At predetermined times the patch and tube grafts were harvested; the rat was anesthetized, the chest was opened, the left ventricle was cannulated with a blunted 20-gauge needle connected to a 20-mL syringe, and an incision was made in the right atrium to allow outflow of perfusion solutions; 100 mL of phosphate-buffered saline (PBS) was infused followed by 10% formalin was perfused by manual pulsatile syringe pressure. The patch or tube graft was carefully removed from the surrounding tissue and stored in 4% neutral buffered formaldehyde.

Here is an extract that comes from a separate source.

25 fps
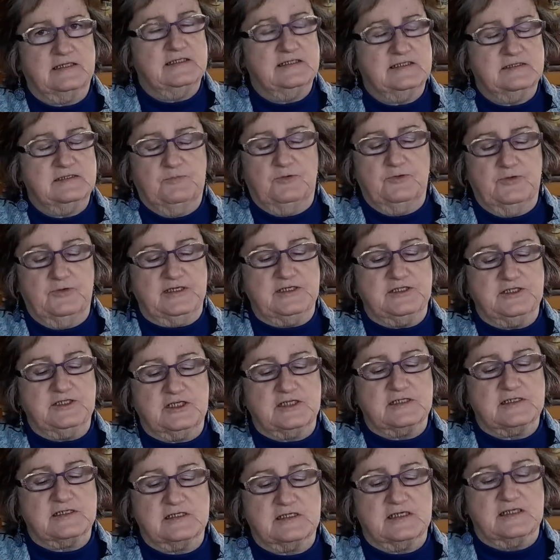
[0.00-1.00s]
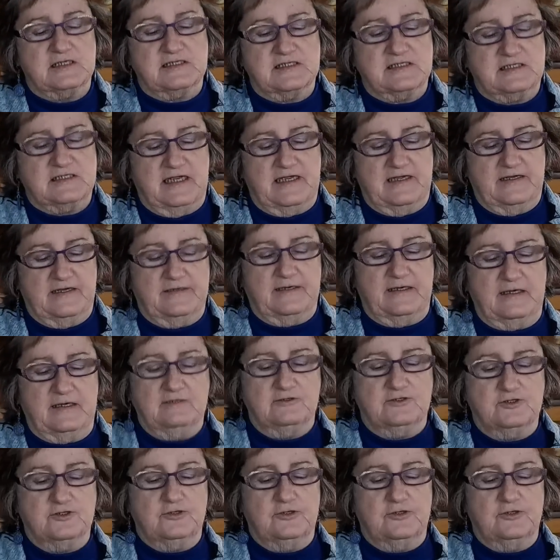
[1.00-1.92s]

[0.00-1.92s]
This book is just astounding.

For the subcutaneous and abdominal cavity implantation models, the control decellularized and rapamycin-coated fish swim bladder patches were implanted subcutaneously and into the abdominal cavity. Patches were harvested at day 1, day 3 or day 7 for analysis.

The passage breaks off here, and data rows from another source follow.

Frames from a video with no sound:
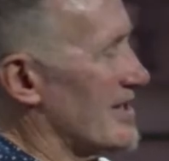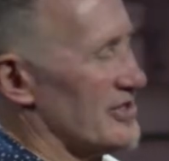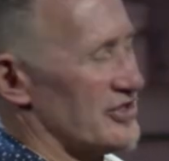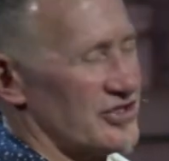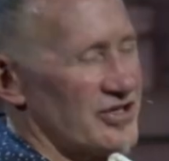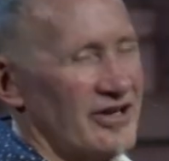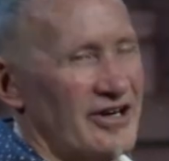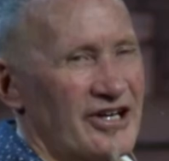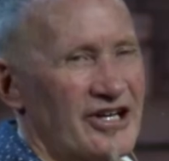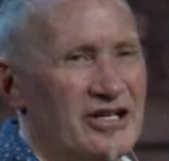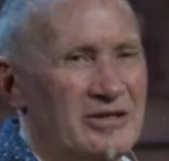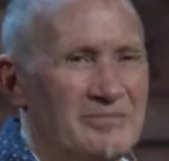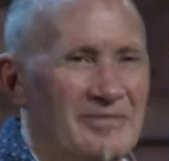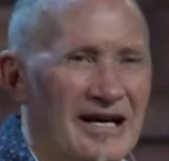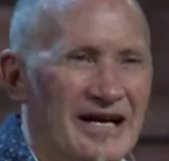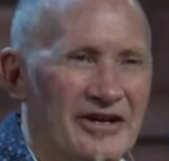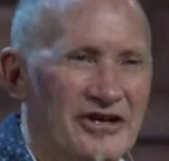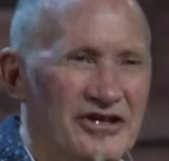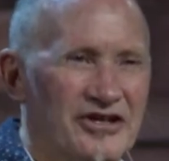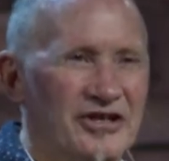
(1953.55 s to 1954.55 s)
not talking
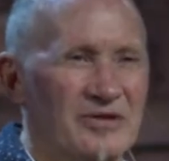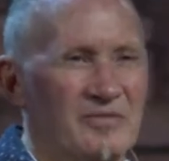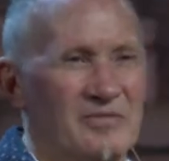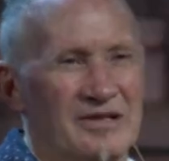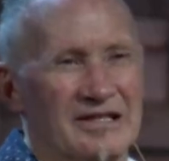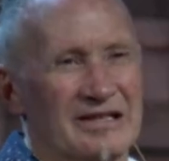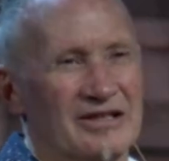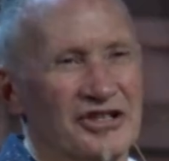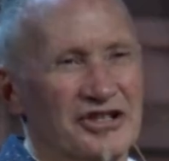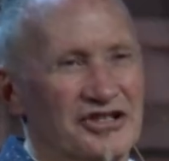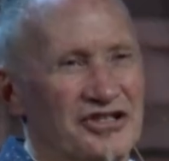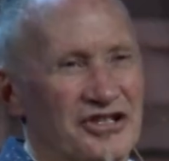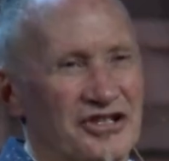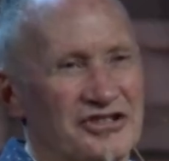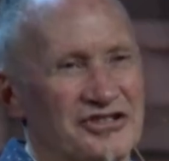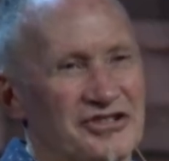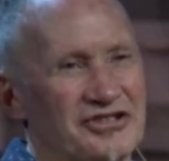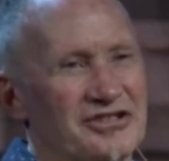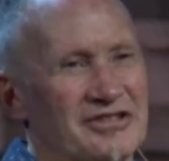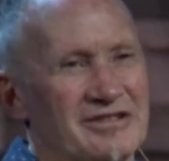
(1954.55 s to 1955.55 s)
about get
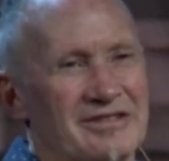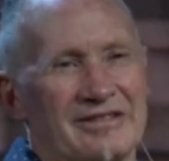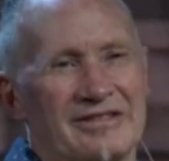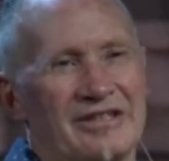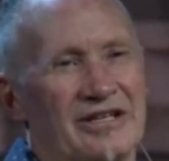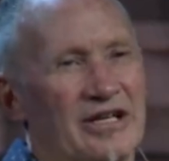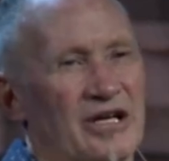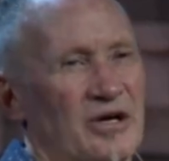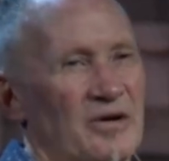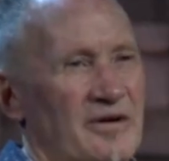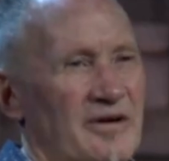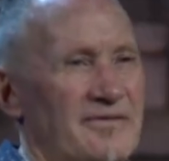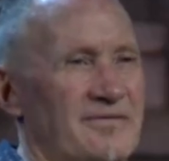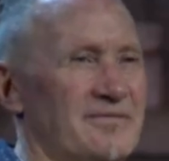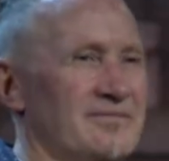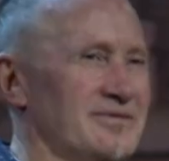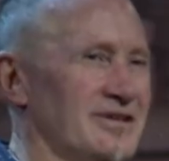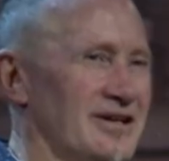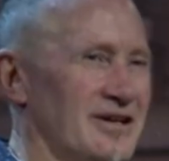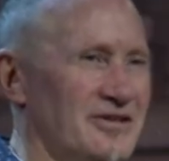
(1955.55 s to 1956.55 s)
religious and,
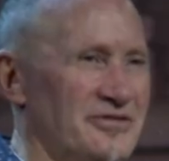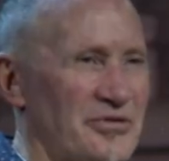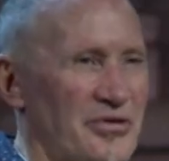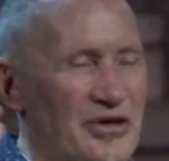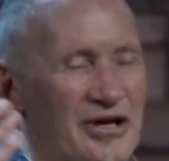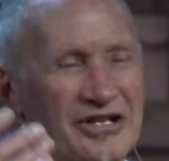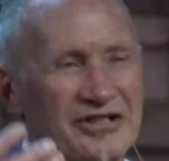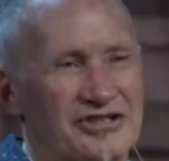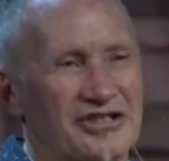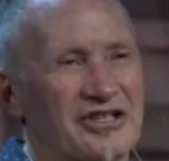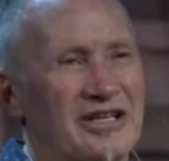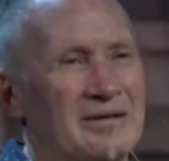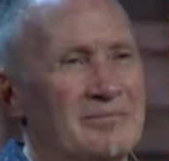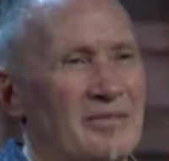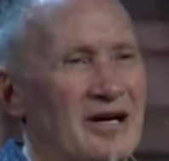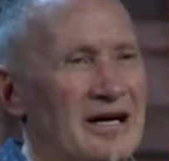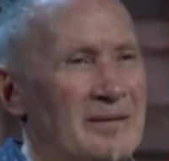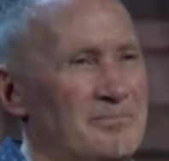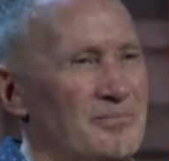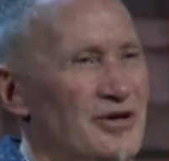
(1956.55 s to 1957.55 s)
if things
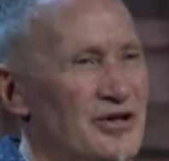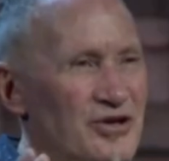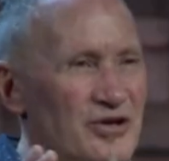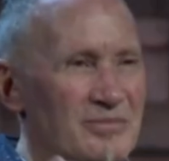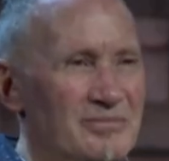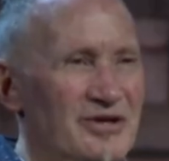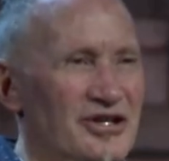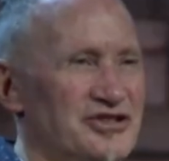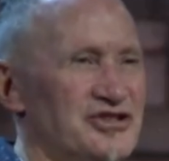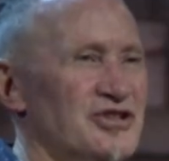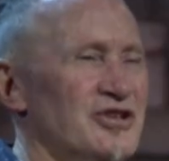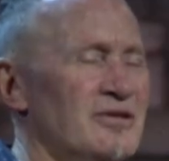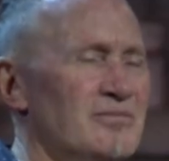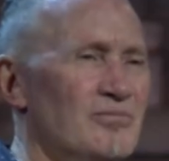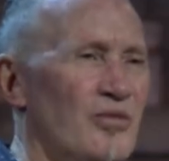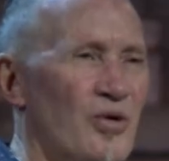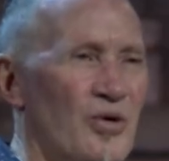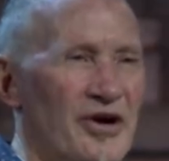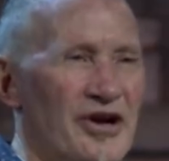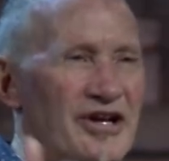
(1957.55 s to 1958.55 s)
come up and you miss your
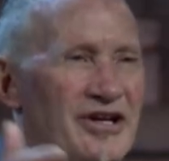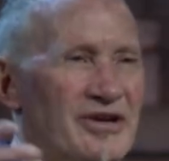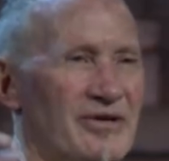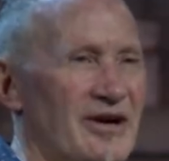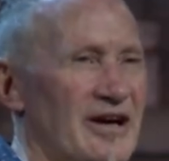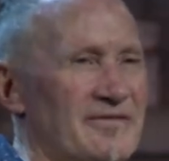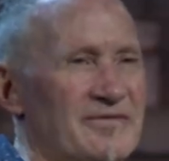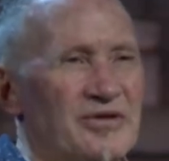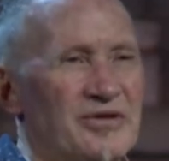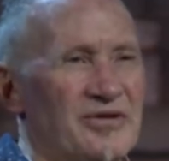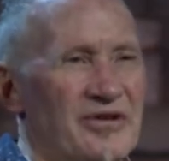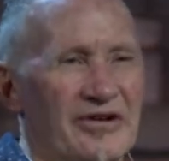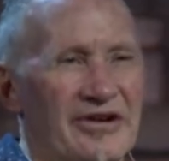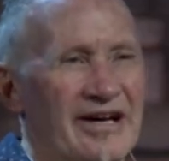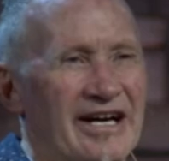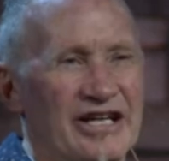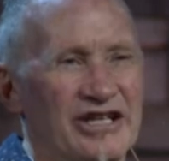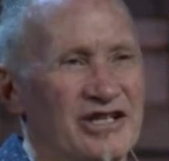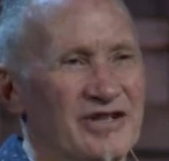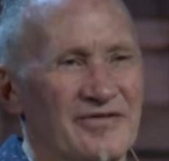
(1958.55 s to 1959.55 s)
morning or afternoon or
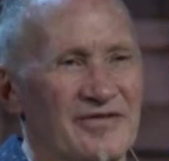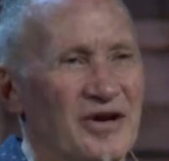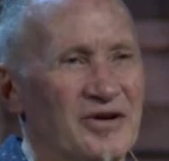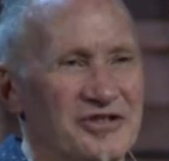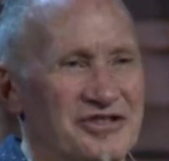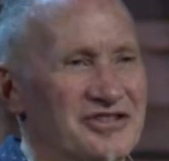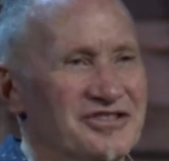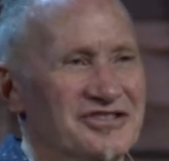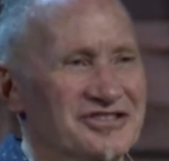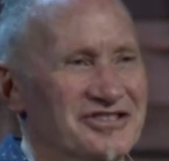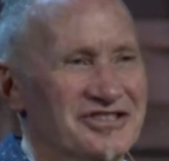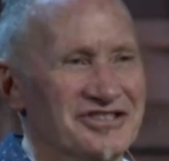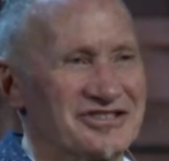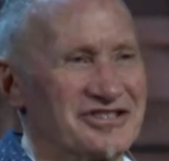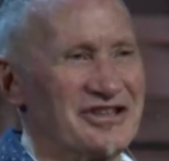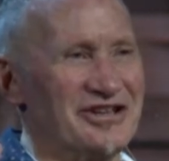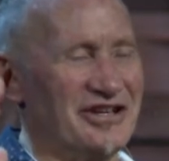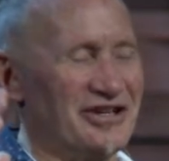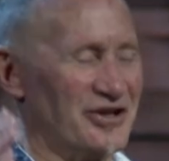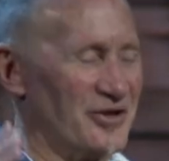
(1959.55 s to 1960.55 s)
night devotions, it's
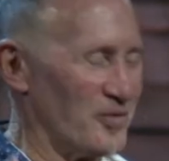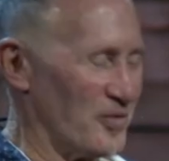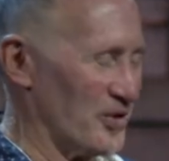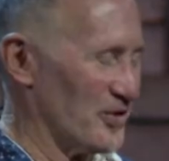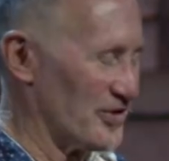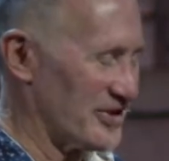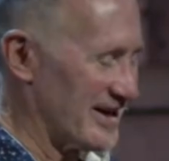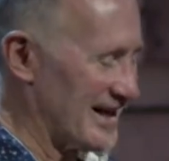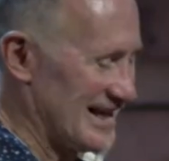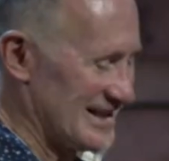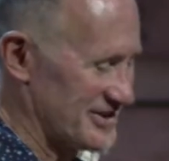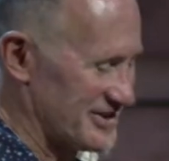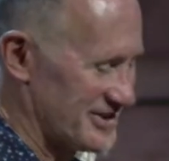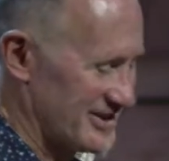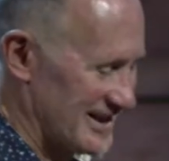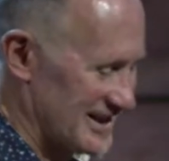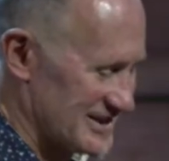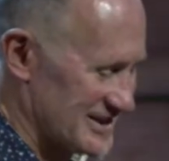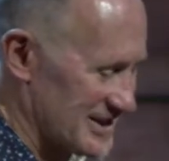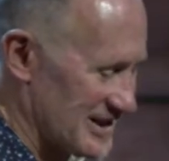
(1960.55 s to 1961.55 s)
the end of the world, God
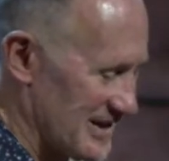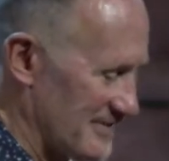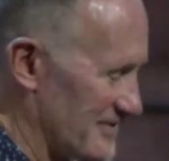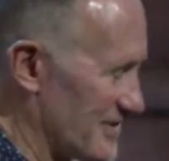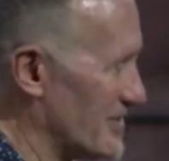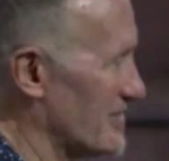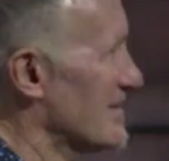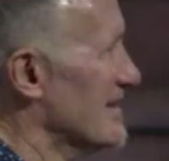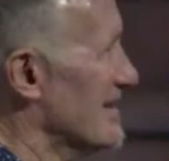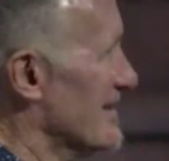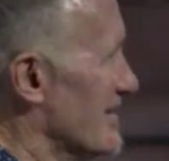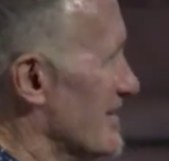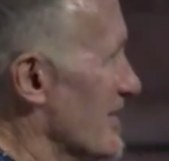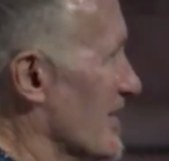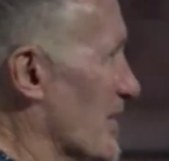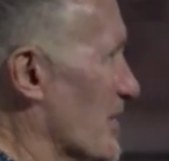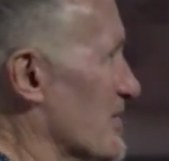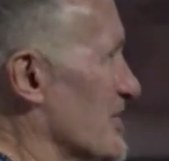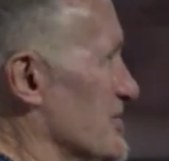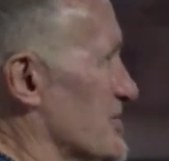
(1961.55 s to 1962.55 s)
starts loving you.
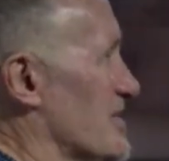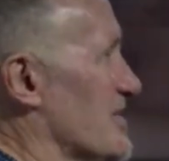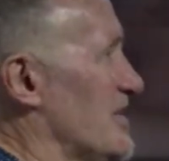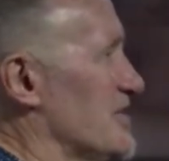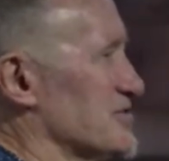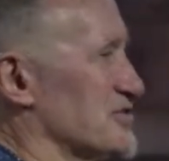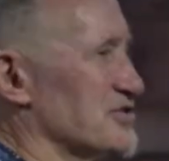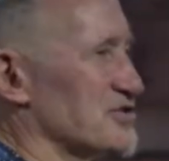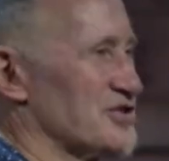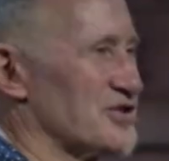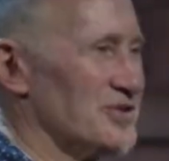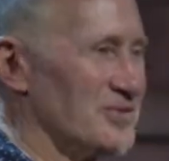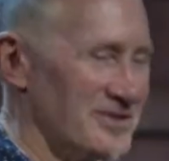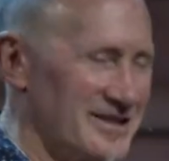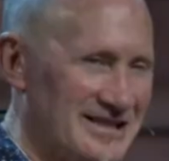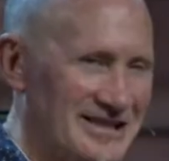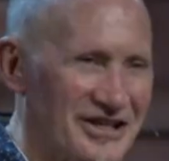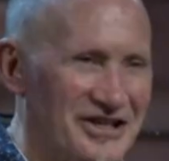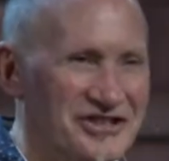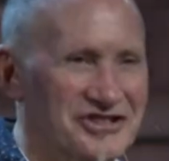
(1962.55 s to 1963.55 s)
No, he calls us to
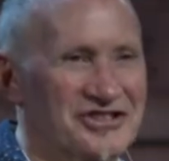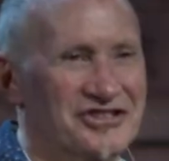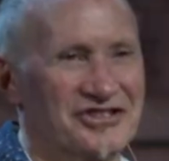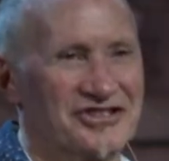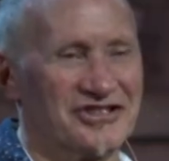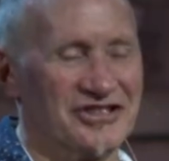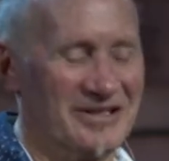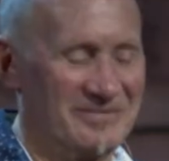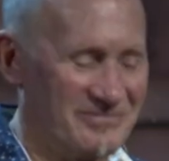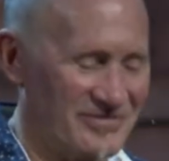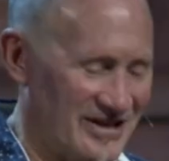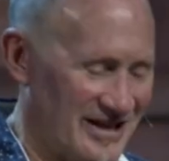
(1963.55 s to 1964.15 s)
relationship,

Nanoparticle-rhodamine (NP-rhodamine) patches were also implanted either subcutaneously or into the abdominal cavity, and then harvested at 6, 12 or 24 hours23.

Histology and EVG staining

Rats were anesthetized with 10% chloral hydrate (intraperitoneal injection), and tissues were fixed by transcardial perfusion of phosphate-buffered saline (PBS) followed by 10% formalin. Tissue was removed and fixed overnight in 10% formalin followed by a 24-h immersion in 70% alcohol. Tissue was then embedded in paraffin and sectioned (4 μm thickness). Tissue sections were deparaffinized and stained with hematoxylin and eosin (Baso, Zhuhai, China), EVG (Baso, Zhuhai, China), trichrome masson (Baso, Zhuhai, China), Alizarin Red S (Solarbio,Beijing,G3280), Safranine O (Solarbio,Beijing,G1371), or Sirius Rosa BB (Solarbio,Beijing,S8060) according to the manufacturer’s recommendations. Neointimal and adventitial thickness were measured as we previously described38. The patency of the patch angioplasty and tube graft was confirmed by observation of the histology sections.

Immunofluorescence

Tissue sections were deparaffinized and then incubated with primary antibodies overnight at 4 °C. The sections were incubated with secondary antibodies for 1 h at room temperature, after which sections were stained with the fluorescent dye 40,6-diamidino-2-phenylindole (Solarbio, Beijing, China) to mark cellular nuclei. Rhodamine conjugated patches were processed as described above and observed directly under the fluorescence microscope.

Antibodies

Primary antibodies included: anti-CD68 (abcam, ab31360; IF, 1:50); anti-CD31 (R&D, AF3628; IHC, 1:100); anti-α-actin (abcam, ab5694; IF, 1:200); anti-IL-10 (abcam, ab9969; IF, 1:100); anti-iNOS (abcam, ab15323; IF, 1:100); anti-TGM2 (abcam, ab421; IF, 1:100); anti-TNF-α (abcam, ab6671; IF, 1:100); anti-CD34 (abcam, ab81289; IF, 1:50); anti-Ephrin-B2 (Abclone, A5669; IHC, 1:50); anti-Eph-B4 (proteintech, 20883-1-AP; IHC, 1:50); anti-dll4 (Ablcone, A12943; IHC, 1:50); anti-COUP TF II (Abclone, A10251; IHC, 1:50). Secondary antibodies used for IF were from Abclonal, Wuhan, China.

Statistics and reproducibility

Data are expressed as the mean ± SEM. Statistical significance for these analyses was determined by one-way ANOVA and Tukey’s multiple comparisons test, or t-tests (Prism 6; GraphPad Software, La Jolla, CA). p-values < 0.05 were considered significant. Animals or independent experiments (n) are indicated in the figure legend. Data, expressed as mean ± standard error of mean (s.e.m.), showed high reproducibility between replicate experiments (< %10 variation).

Reporting summary

Further information on research design is available in the Nature Research Reporting Summary linked to this article.